Le procès en appel d'André Mikano débute aujourd'hui au palais de justice de Paris Crédit : Flickr , Andrew and Annemarie

Le procès en appel d’André Mikano débute aujourd’hui au palais de justice de Paris Crédit : Flickr , Andrew and Annemarie

Le procès en appel d’André Mikano, avocat spécialisé dans la défense des immigrés, débute ce mardi 9 février à 13h30 au Palais de justice de Paris. Il avait été condamné à deux ans de prison dont un ferme et à verser une amende de 100 000 euros en décembre 2013. Il a été reconnu coupable d’appartenir à un réseau de passeurs.

Il s’était spécialisé dans la traque au vice de procédure pour faire libérer des immigrés clandestins. Il a été condamné pour « aide au séjour irrégulier en bande organisée« . André Mikano, figure de la défense des étrangers sans-papiers, est de retour devant la justice. Son procès en appel débute ce mardi 9 février à 13h30 devant le Palais de justice de Paris.

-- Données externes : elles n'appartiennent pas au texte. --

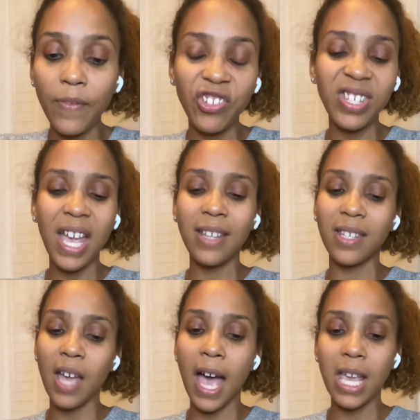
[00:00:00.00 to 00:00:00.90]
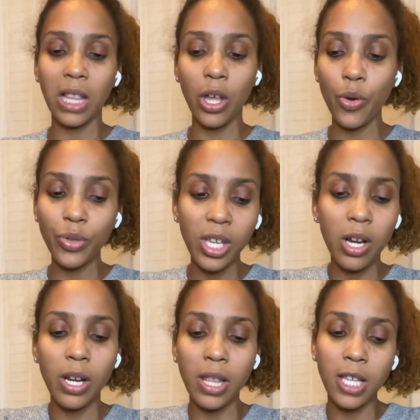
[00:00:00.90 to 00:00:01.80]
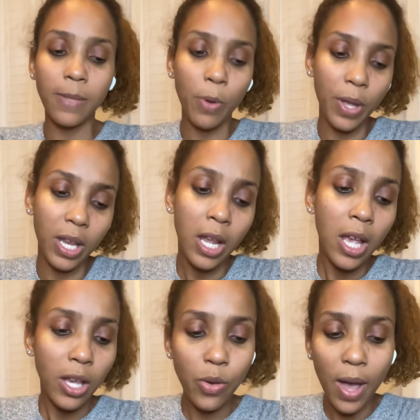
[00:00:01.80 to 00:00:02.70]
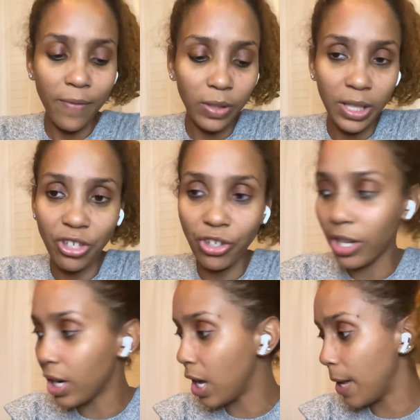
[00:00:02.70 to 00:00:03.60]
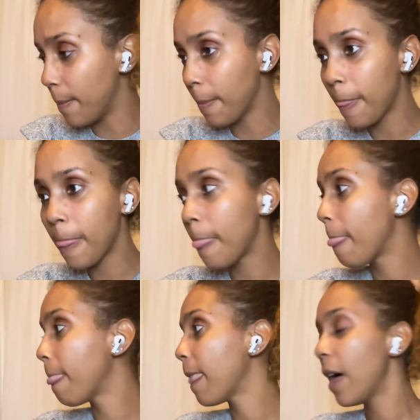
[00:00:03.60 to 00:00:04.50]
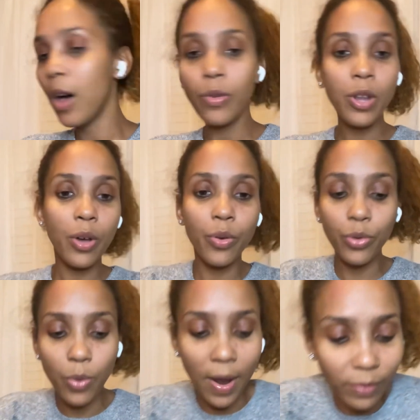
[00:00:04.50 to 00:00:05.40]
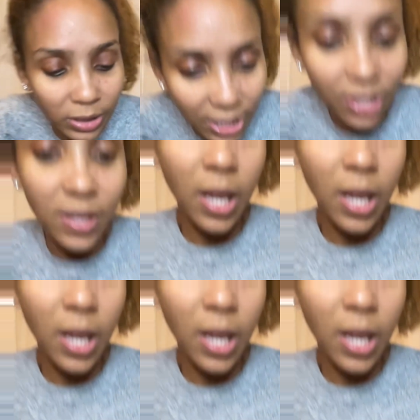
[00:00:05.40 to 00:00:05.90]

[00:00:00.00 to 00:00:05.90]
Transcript: It just has its high and lows here, and at this point you have released your you have released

L’avocat a été condamné en décembre 2013 par le tribunal de Bobigny (Seine-Saint-Denis) à deux ans de prison dont un ferme et à une amende de 100 000 euros. Reconnu coupable de complicité avec un réseau d’immigration clandestine, le tribunal lui reproche d’avoir travaillé sciemment pour un réseau de passeurs qui faisait rentrer des sans-papiers marocains en France entre 2007 et 2010. Il a par ailleurs bénéficié d’une relaxe en 2014 dans une affaire similaire le mettant en cause dans un réseau d’immigration clandestine avec les Philippines.

« Un ensemble intégré de services »

Me Mikano faisait la traque aux erreurs de procédure commises par la police aux frontières. Le but : faire libérer des clandestins placés en zone d’attente à l’aéroport parisien de Roissy après avoir vu leur entrée sur le territoire refusée. Mais le tribunal considère que l’avocat était une solution à laquelle les passeurs avaient recours fréquemment et que sa prestation faisait partie « d’un ensemble intégré de services » d’un montant de 1 500 euros. La justice lui reproche également d’avoir « suscité la recherche et la production de faux garants », des personnes attestant contre rémunération une intention d’héberger les sans-papiers.

André Mikano nie ces accusations et dénonce un « déni de justice » et une « décision politique« . L’avocat, reconnu par ses confrères comme l’un des plus compétents dans son domaine, sera rejugé aujourd’hui en appel. Il comparaît avec six autres prévenus, dont le chef de réseau et des passeurs présumés. Le procès durera deux jours.